> Work item
Aside from the pictures, the entries should be given again exactly.

> The data
[Start of section]

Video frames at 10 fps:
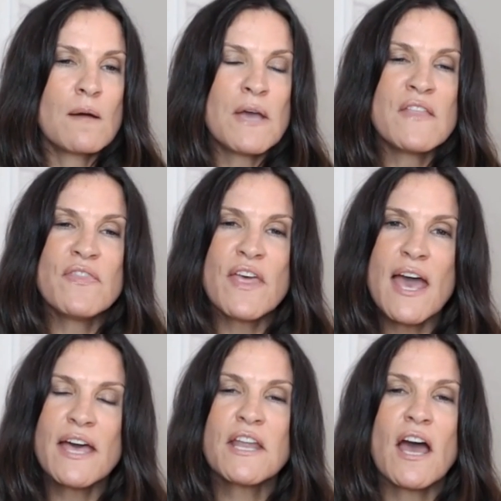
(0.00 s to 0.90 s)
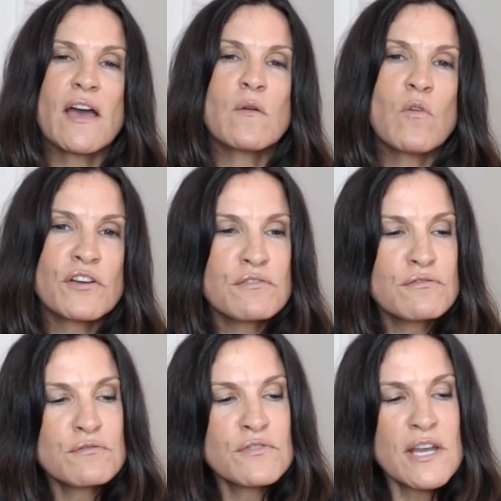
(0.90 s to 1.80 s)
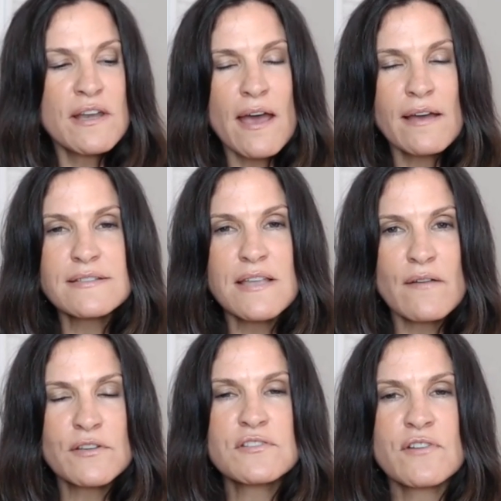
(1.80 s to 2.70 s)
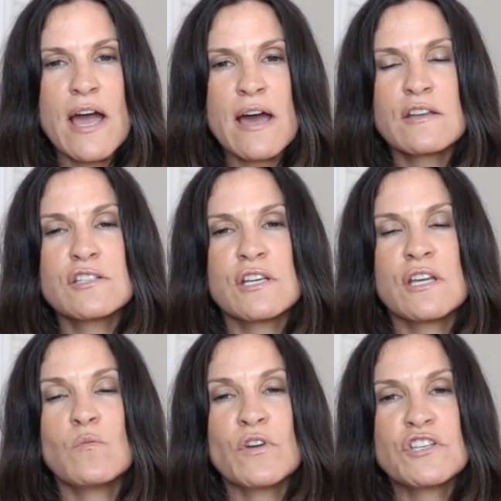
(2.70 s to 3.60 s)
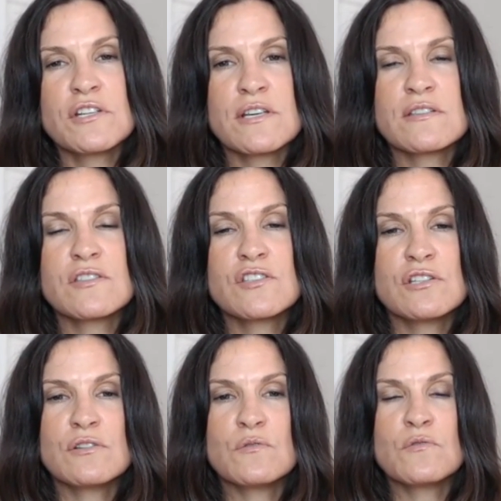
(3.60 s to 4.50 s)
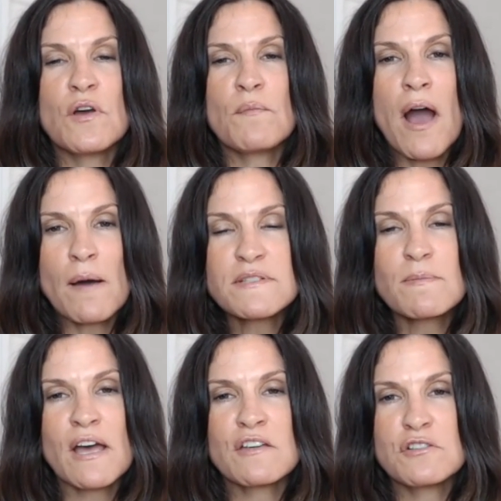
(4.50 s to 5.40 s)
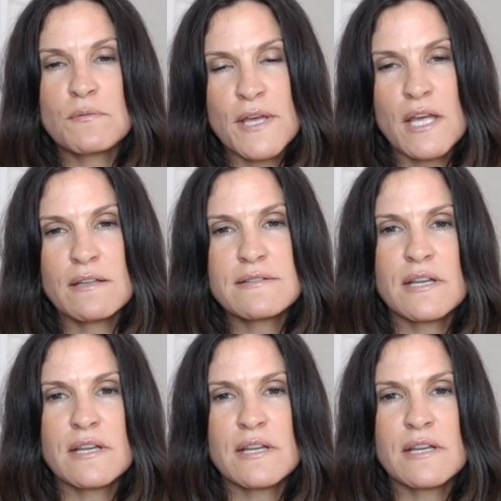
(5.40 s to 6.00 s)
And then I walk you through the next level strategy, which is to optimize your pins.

[End of section]

> Problem solution
Video frames at 10 fps:
(0.00 s to 0.90 s)
(0.90 s to 1.80 s)
(1.80 s to 2.70 s)
(2.70 s to 3.60 s)
(3.60 s to 4.50 s)
(4.50 s to 5.40 s)
(5.40 s to 6.00 s)
And then I walk you through the next level strategy, which is to optimize your pins.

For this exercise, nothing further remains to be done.